> How to complete this task:
What is needed is an exact transcription of every record, minus the pictures.

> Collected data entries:
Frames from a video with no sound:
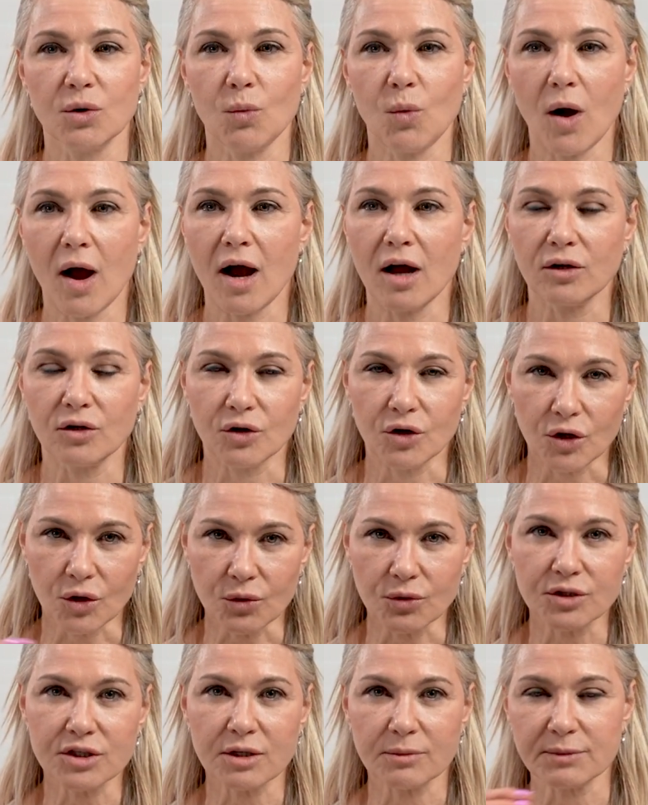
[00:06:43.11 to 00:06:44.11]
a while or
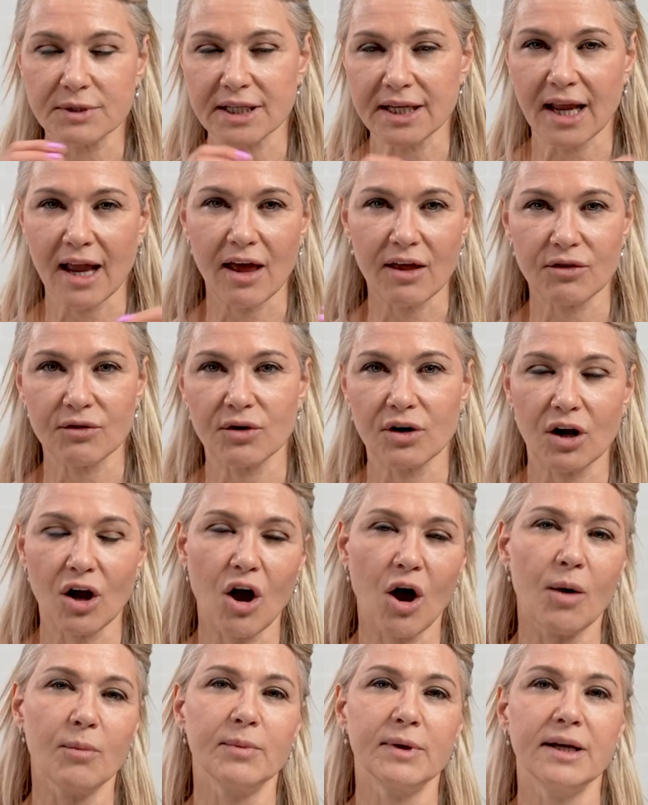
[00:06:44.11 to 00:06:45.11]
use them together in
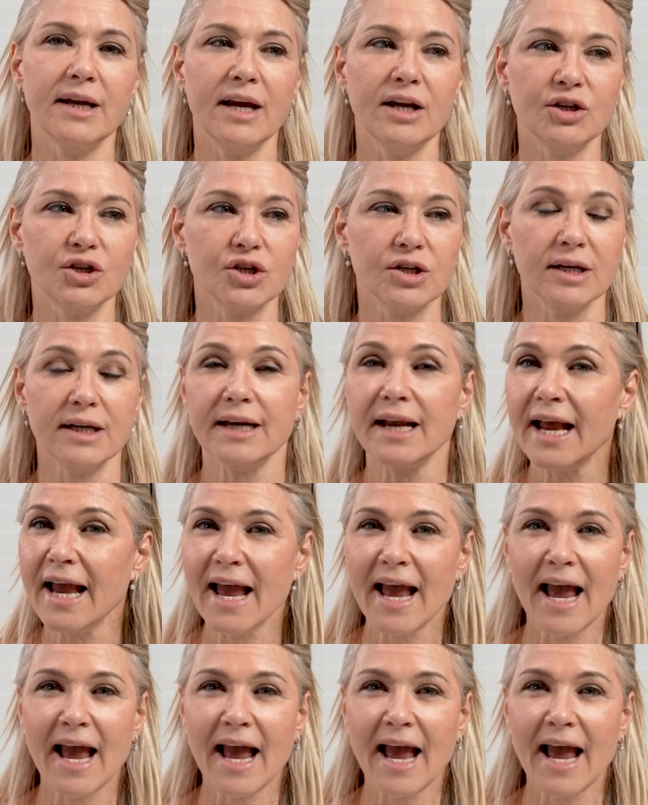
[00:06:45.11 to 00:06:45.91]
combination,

> Response box:
Frames from a video with no sound:
[00:06:43.11 to 00:06:44.11]
a while or
[00:06:44.11 to 00:06:45.11]
use them together in
[00:06:45.11 to 00:06:45.91]
combination,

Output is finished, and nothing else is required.